Elasticsearch introduction to mastery - Elasticsearch IK automatic hot update principle and Implementation

Posted by byenary on Wed, 19 Jan 2022 07:30:00 +0100

1, Thermal renewal principle

elasticsearch will refresh the dictionary every 60s after the function of loading external dictionary is enabled.

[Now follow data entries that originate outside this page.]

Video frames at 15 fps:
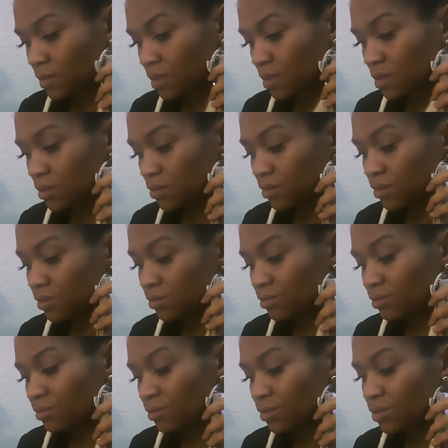So
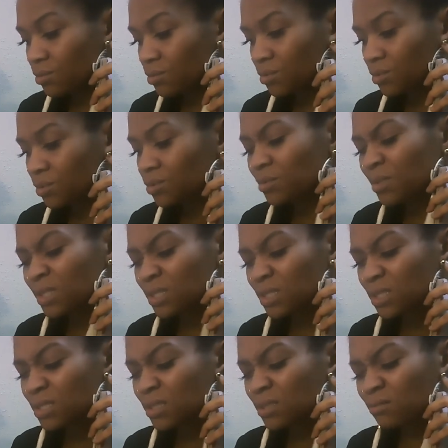you you you need
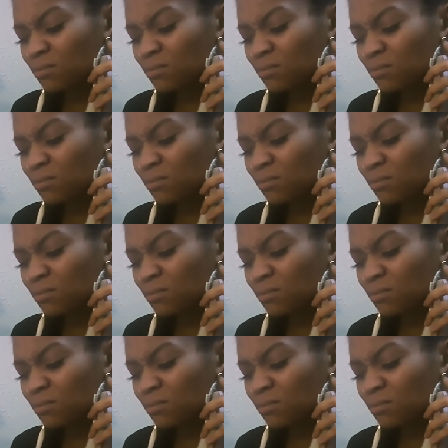to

The specific principle code is as follows:

public void loadDic(HttpServletRequest req,HttpServletResponse response){
    String eTag =req.getParameter("If-None-Match");
    try {
        OutputStream out= response.getOutputStream();
        List<String> list=new ArrayList<String>();
        list.add("The People's Republic of China");
        list.add("I love you love me");
        String oldEtag = list.size() + "";
        StringBuffer sb=new StringBuffer();
        if (oldEtag != eTag) {
            for (String str : list) {
                if(StringUtils.isNotBlank(str)){
                    sb.append("\r\n");
                }
                sb.append(str+"\r\n");
            }
        }
        String data=sb.toString();

        response.setHeader("Last-Modified", String.valueOf(list.size()));
        response.setHeader("ETag",String.valueOf(list.size()));
        response.setContentType("text/plain; charset=gbk");
        out.write(data.getBytes());
        out.flush();
    } catch (IOException e) {
        e.printStackTrace();
    }
}

2, Configuration description

The word splitter commonly used by our company and users is IK word splitter, which has a corresponding core configuration file named ikanalyzer cfg. XML, specific content:

<?xml version="1.0" encoding="UTF-8"?>  
<!DOCTYPE properties SYSTEM "http://java.sun.com/dtd/properties.dtd">  
<properties>  
    <comment>IK Analyzer Extended configuration</comment>  
    <!--Users can configure their own extended dictionary here -->  
    <entry key="ext_dict">custom/mydict.dic;custom/single_word_low_freq.dic</entry>  
     <!--Users can configure their own extended stop word dictionary here-->  
    <entry key="ext_stopwords">custom/ext_stopword.dic</entry>  
    <!--Users can configure the remote extension dictionary here -->  
    <entry key="remote_ext_dict">location</entry>  
    <!--Users can configure the remote extended stop word dictionary here-->  
    <entry key="remote_ext_stopwords">http://xxx.com/xxx.dic</entry>  
</properties>

Usage of hot update IK word segmentation. At present, the plug-in supports hot update IK word segmentation through the following configuration mentioned in the IK configuration file above

<!--Users can configure the remote extension dictionary here -->  
<entry key="remote_ext_dict">location</entry>  
<!--Users can configure the remote extended stop word dictionary here-->  
<entry key="remote_ext_stopwords">location</entry> 

Where location refers to a url, such as http://yoursite.com/getCustomDict , the request only needs to meet the following two points to complete the word segmentation hot update.
The http request needs to return two headers

  1. One is last modified,

  2. One is ETag

Both of them are string types. As long as one of them changes, the plug-in will grab the new word segmentation and update the thesaurus.
The content format returned by the http request is one word per line, and the newline character can be used \ n.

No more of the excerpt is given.